This article written by Stephen Nelson-Smith
Unless you've been living in a remote cave for the last year, you've
probably noticed that the world is changing. With the maturing of automation
technologies like Puppet, the popular uptake of Cloud Computing, and the rise
of Software as a Service, the walls between developers and sysadmins are
beginning to be broken down. Increasingly we're beginning to hear phrases like
'Infrastructure is code', and terms like 'Devops'. This is all exciting. It
also has an interesting knock-on effect. Most development environments these
days are at least strongly influenced by, if not run entirely according to
'Agile' principles. Scrum in particular has experienced tremendous success,
and adoption by non-development teams has been seen in many cases. On the
whole the headline objectives of the Agile movement are to be embraced, but the
thorny question of how to apply them to operations work has yet to be answered
satisfactorily.
I've been managing systems teams in an Agile environment for a number of
years, and after thought and experimentation, I can recommend using an approach
borrowed from Lean systems management, called Kanban.
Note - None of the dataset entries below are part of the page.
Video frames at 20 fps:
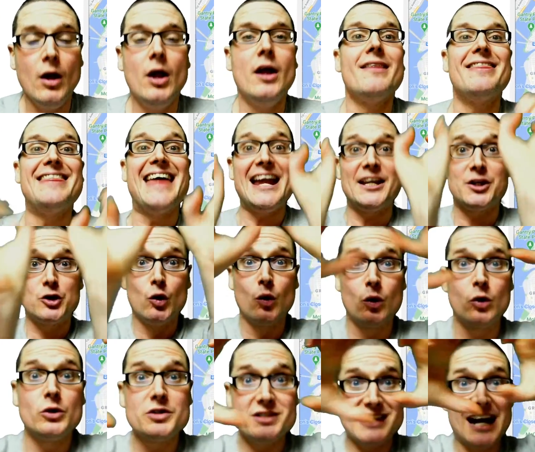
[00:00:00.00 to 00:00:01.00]
that
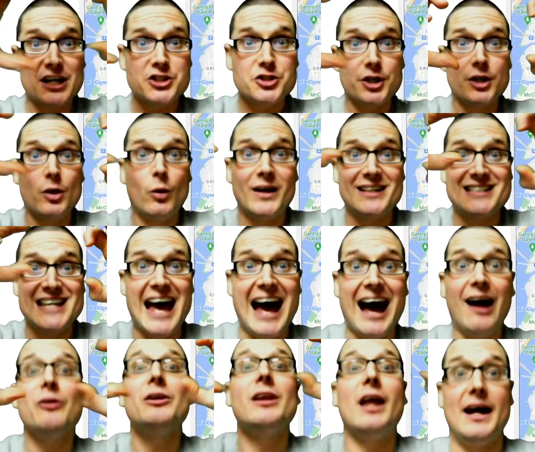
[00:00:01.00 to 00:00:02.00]
Google is actually going to
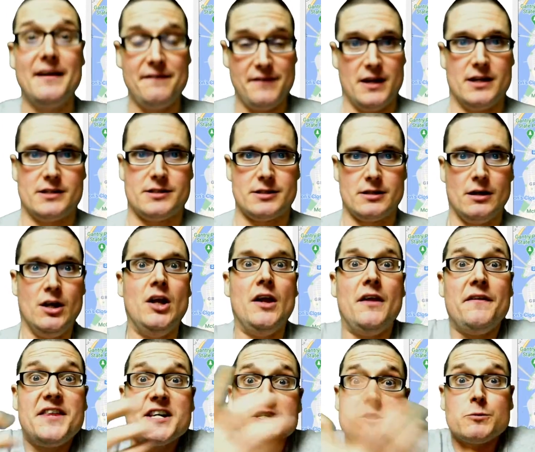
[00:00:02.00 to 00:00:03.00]
outline this.
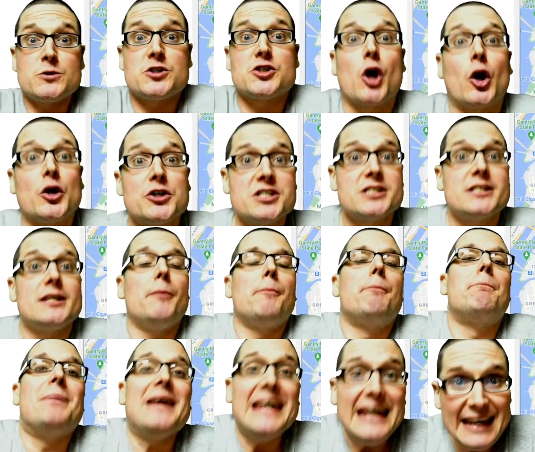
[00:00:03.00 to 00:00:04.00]
This starts to
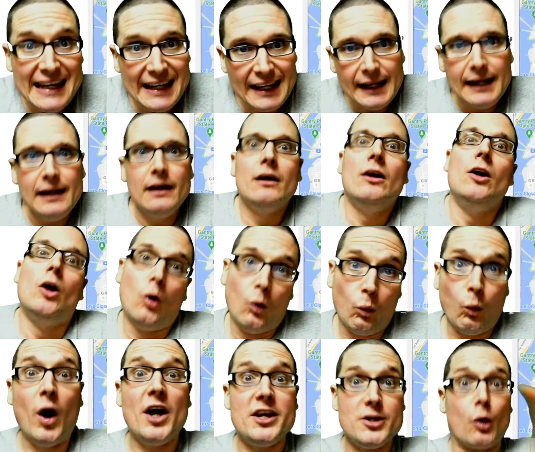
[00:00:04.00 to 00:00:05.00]
be
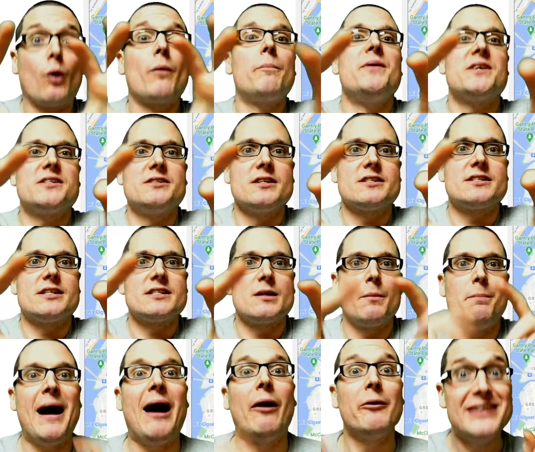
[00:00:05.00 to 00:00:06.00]
what your business is
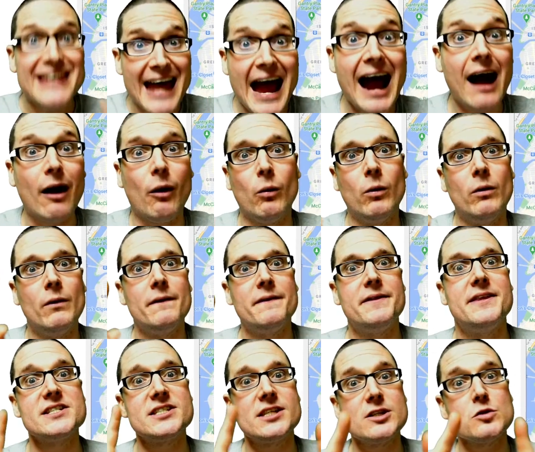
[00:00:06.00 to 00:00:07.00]
about. Now,
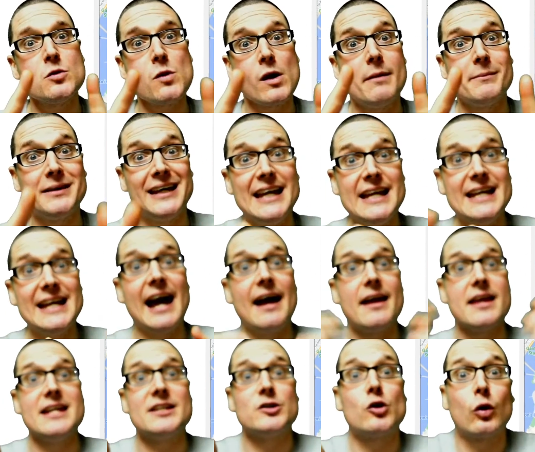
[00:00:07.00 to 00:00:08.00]
this is what I'm getting at
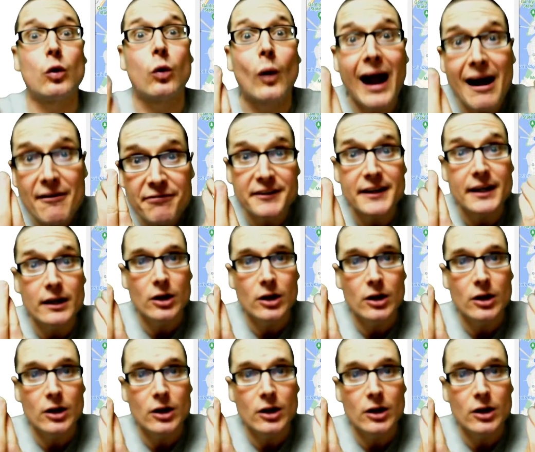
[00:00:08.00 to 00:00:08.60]
in crafting a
Operations teams need to deliver business value
As a technical manager, my top priority is to ensure that my teams deliver
business value. This is especially important for Web 2.0 companies - the
infrastructure is the platform -- is the product -- is the revenue. Especially
in tough economic times it's vital to make sure that as sysadmins we are adding
value to the business.
In practice, this means improving throughput - we need to be fixing problems
more quickly, delivering improvements in security, performance and reliability,
and removing obstacles to enable us to ship product more quickly. It also
means building trust with the business - improving the predictability and
reliability of delivery times. And, of course, it means improving quality -
the quality of the service we provide, the quality of the staff we train, and
the quality of life that we all enjoy - remember - happy people make money.
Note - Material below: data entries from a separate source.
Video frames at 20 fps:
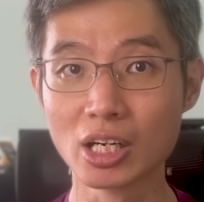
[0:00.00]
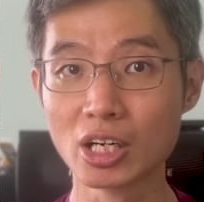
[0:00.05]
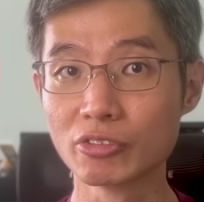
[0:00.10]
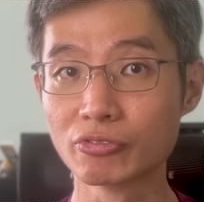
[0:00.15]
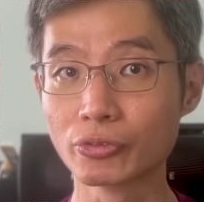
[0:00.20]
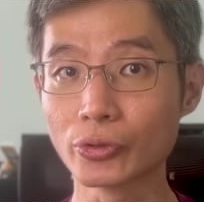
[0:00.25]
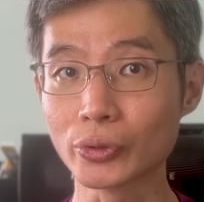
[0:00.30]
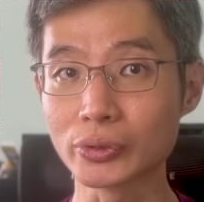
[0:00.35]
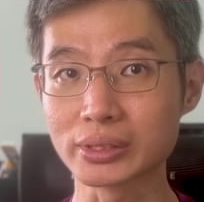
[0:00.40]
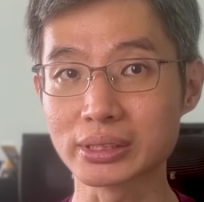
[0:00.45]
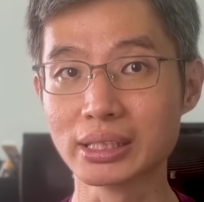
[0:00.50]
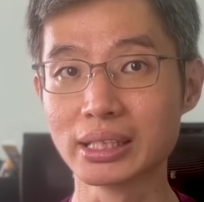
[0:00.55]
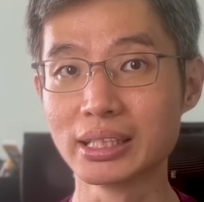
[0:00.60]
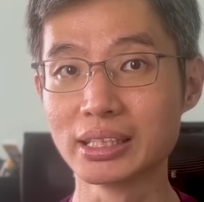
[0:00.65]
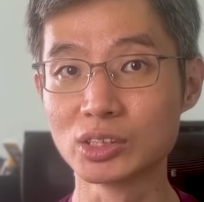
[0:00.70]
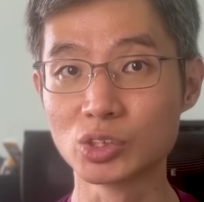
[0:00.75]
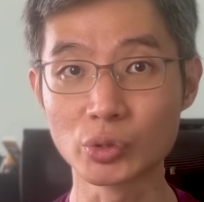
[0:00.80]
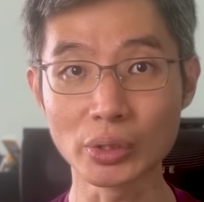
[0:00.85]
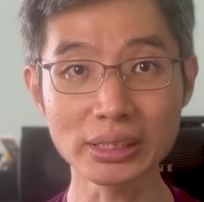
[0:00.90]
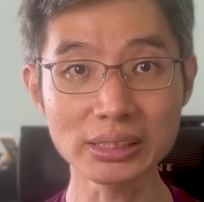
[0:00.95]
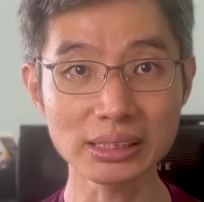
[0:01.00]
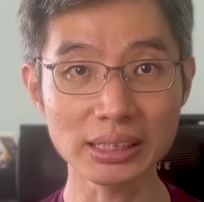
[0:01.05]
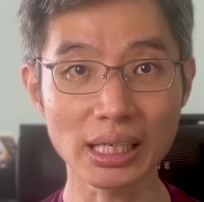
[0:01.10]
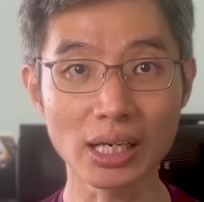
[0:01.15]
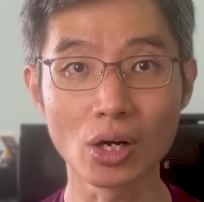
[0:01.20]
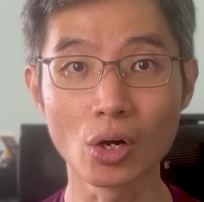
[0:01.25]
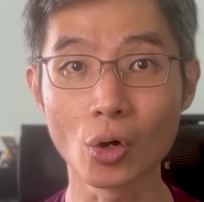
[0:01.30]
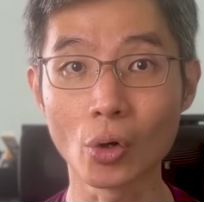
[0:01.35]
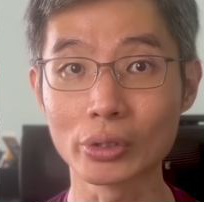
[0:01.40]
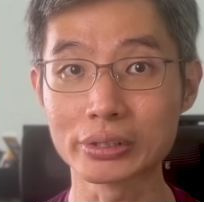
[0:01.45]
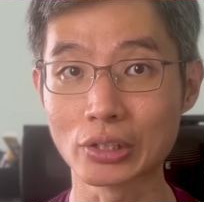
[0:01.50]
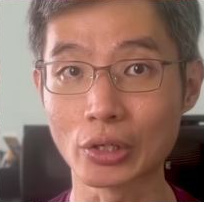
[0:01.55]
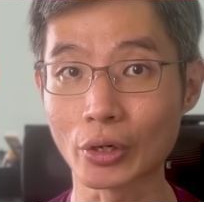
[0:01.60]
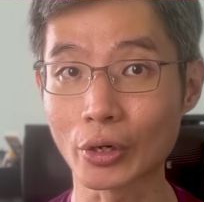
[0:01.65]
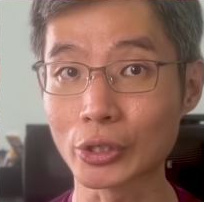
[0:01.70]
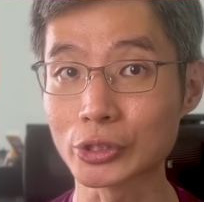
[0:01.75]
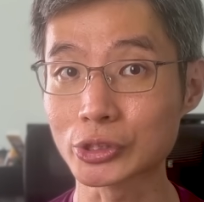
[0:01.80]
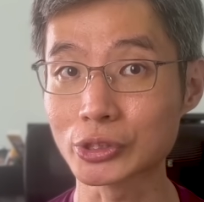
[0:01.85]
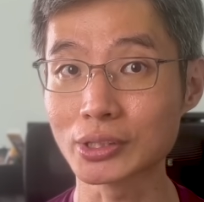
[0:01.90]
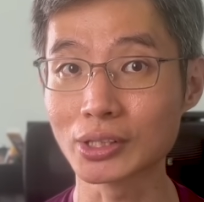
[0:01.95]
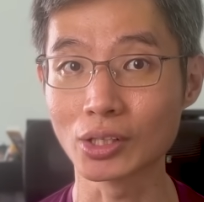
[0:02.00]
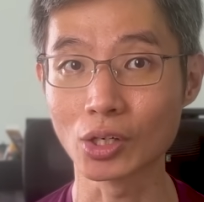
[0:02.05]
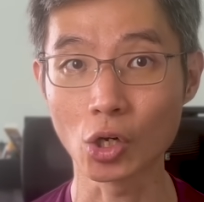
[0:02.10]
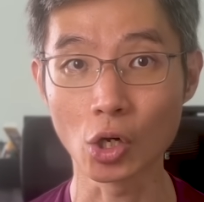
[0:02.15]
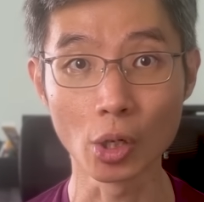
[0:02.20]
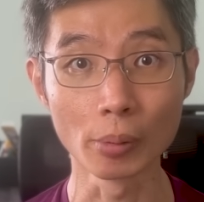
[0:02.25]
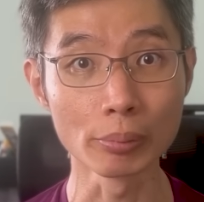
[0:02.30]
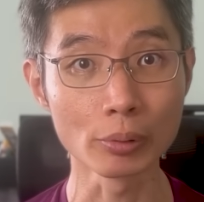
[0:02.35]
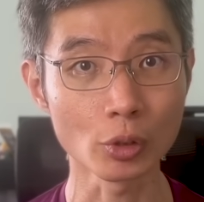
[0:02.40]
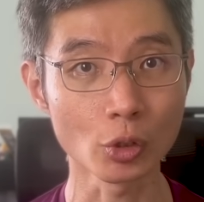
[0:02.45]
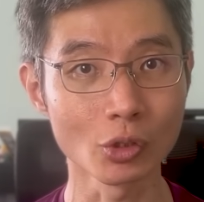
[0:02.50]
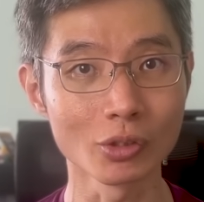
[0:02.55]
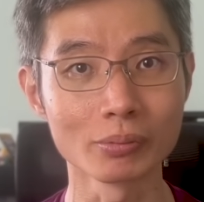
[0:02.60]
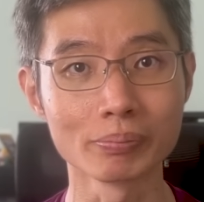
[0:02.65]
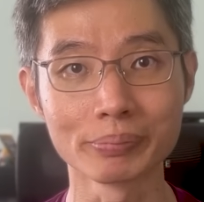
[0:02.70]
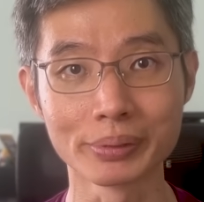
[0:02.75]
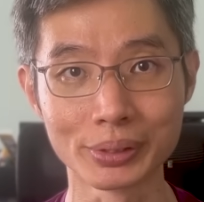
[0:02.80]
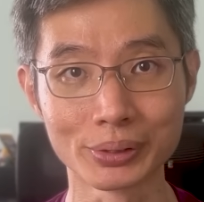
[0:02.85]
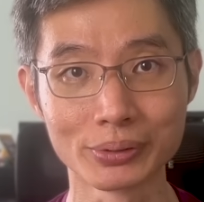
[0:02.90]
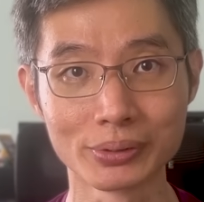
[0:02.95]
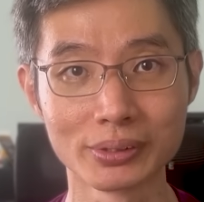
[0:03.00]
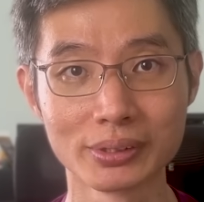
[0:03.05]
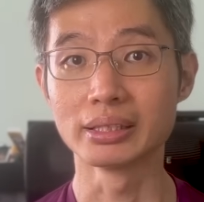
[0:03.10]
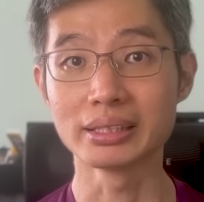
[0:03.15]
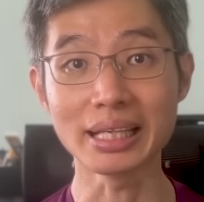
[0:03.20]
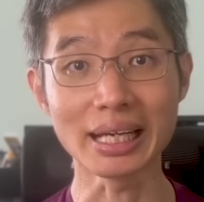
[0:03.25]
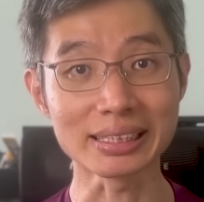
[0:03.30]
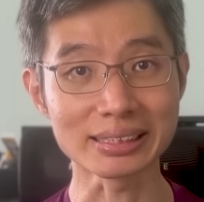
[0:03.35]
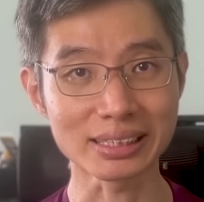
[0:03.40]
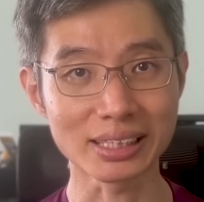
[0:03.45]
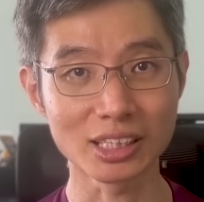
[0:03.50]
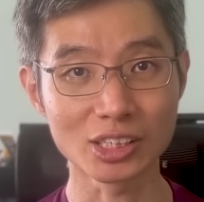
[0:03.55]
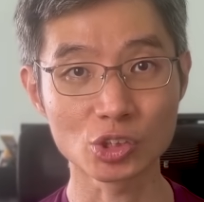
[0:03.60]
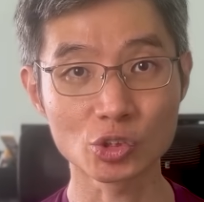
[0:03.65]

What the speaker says: fruits, drinks, or the occasional home-cooked meal. Next,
The development side of the business has understood this for a long time.
Aided by Agile principles (and implemented using such approaches as Extreme
Programming or Scrum) developers organise their work into iterations, at the
end of which they will deliver a minimum marketable feature, which will add
value to the business.
The approach may be summarised as moving from the historic model of software
development as a large team taking a long time to build a large system, towards
small teams, spending a small amount of time, building the smallest thing that
will add value to the business, but integrating frequently to see the big
picture.
Systems teams starting to work alongside such development teams are often
tempted to try the same approach.
The trouble is, for a systems team, committing to a two week plan, and
setting aside time for planning and retrospective meetings, prioritisation and
estimation sessions just doesn't fit. Sysadmin work is frequently
interrupt-driven, demands on time are uneven, frequently specialised and
require concentrated focus. Radical shifts in prioritisation are normal. It's
not even possible to commit to much shorter sprints of a day, as sysadmin work
also includes project and investigation activities that couldn't be delivered
in such a short space of time.
Dan Ackerson recently carried out a survey in which he asked sysadmins their
opinions and experience of using agile approaches in systems
work. The general feeling was that it helped encourage organisation,
focus and coordination, but that it didn't seem to handle the reactive nature
of systems work, and the prescription of regular meetings interrupted the flow
of work. My own experience of sysadmins trying to work in iterations is that
they frequently fail their iterations, because the world changed (sometimes
several times) and the iteration no longer captured the most important things.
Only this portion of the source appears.